John Silvia, Wells Fargo Chief Economist & Wake Forest Instructor Talks Jobs on Bloomberg Show
Workers Must Lower Expectations on U.S. Jobs, Wells Fargo Says: Tom Keene
Reposted from Bloomberg.com | By John Detrixhe and Tom Keene – May 19, 2011
Workers have to accept a “lower level of expectations” for employment amid tepid economic growth and may need to retrain and move to find opportunities, said John Silvia, Wells Fargo Securities LLC’s chief economist.
The bank forecasts U.S. gross domestic product will grow at 2 percent in the second quarter, compared with a median estimate of 3.3 percent by 71 economists in a Bloomberg survey.
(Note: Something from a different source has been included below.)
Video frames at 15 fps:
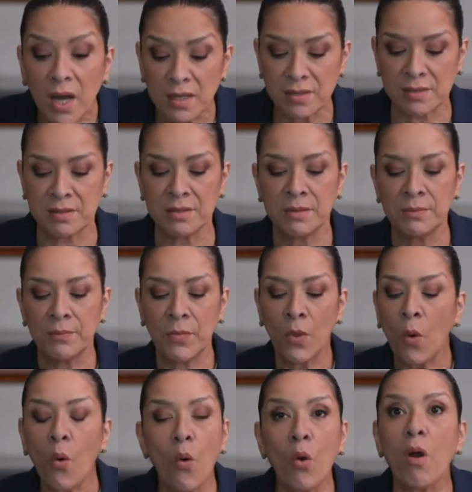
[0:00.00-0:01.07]
us
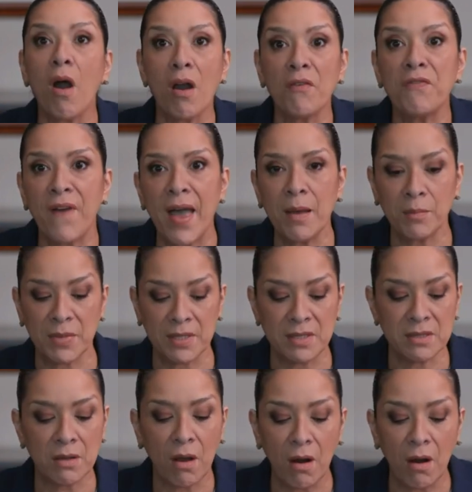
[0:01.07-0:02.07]
or our families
GDP cooled to 1.8 percent in the first quarter, compared with 3.1 percent from October through December, the Commerce Department said on April 28.
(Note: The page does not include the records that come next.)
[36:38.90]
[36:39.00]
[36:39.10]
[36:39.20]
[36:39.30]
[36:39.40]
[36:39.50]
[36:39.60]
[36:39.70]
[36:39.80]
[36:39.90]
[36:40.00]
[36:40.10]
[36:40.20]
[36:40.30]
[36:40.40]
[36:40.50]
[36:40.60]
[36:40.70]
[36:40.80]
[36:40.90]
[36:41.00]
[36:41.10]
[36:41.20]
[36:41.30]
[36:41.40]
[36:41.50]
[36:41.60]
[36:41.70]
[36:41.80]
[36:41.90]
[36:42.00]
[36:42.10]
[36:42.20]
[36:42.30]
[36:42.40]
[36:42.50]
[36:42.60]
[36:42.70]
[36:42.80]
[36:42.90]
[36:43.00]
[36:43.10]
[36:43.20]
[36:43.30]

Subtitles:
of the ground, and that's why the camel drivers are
“We’ve got economic growth, just not as strong as many people had hoped for or expected,” Silvia said in a radio interview on “Bloomberg Surveillance” with Tom Keene and Ken Prewittt in the studio in New York.
The U.S. unemployment rate has stayed above 8.5 percent since March 2009, even as payrolls climbed for the past seven consecutive months.
“The patterns are very, very different than the past,” Charlotte, North Carolina-based Silvia said. “For many people that means retraining, moving when they can, it means searching out new opportunities.”
Housing has yet to recover from a five-year slump after prices peaked in 2006, according to the S&P/Case-Shiller Composite-20 Home Price Index. That’s impeding workers’ flexibility in finding job opportunities, Silvia said.
Growth Bets
The gap between yields on two- and 10-year Treasuries has widened for two days, reaching 2.65 percentage points today. The so-called yield curve flattened to 2.58 percent on May 5, the narrowest since Dec. 6. A steeper yield curve typically signals that investors anticipate economic growth to increase.
Jobless claims dropped by 29,000 to 409,000 last week, Labor Department figures showed today. The median estimate of economists in a Bloomberg News survey called for a decline to 420,000.
“With jobless claims coming down, it suggests that we are perhaps correcting the second-quarter weakness, looking for stronger economic growth in the second half of the year,” Silvia said.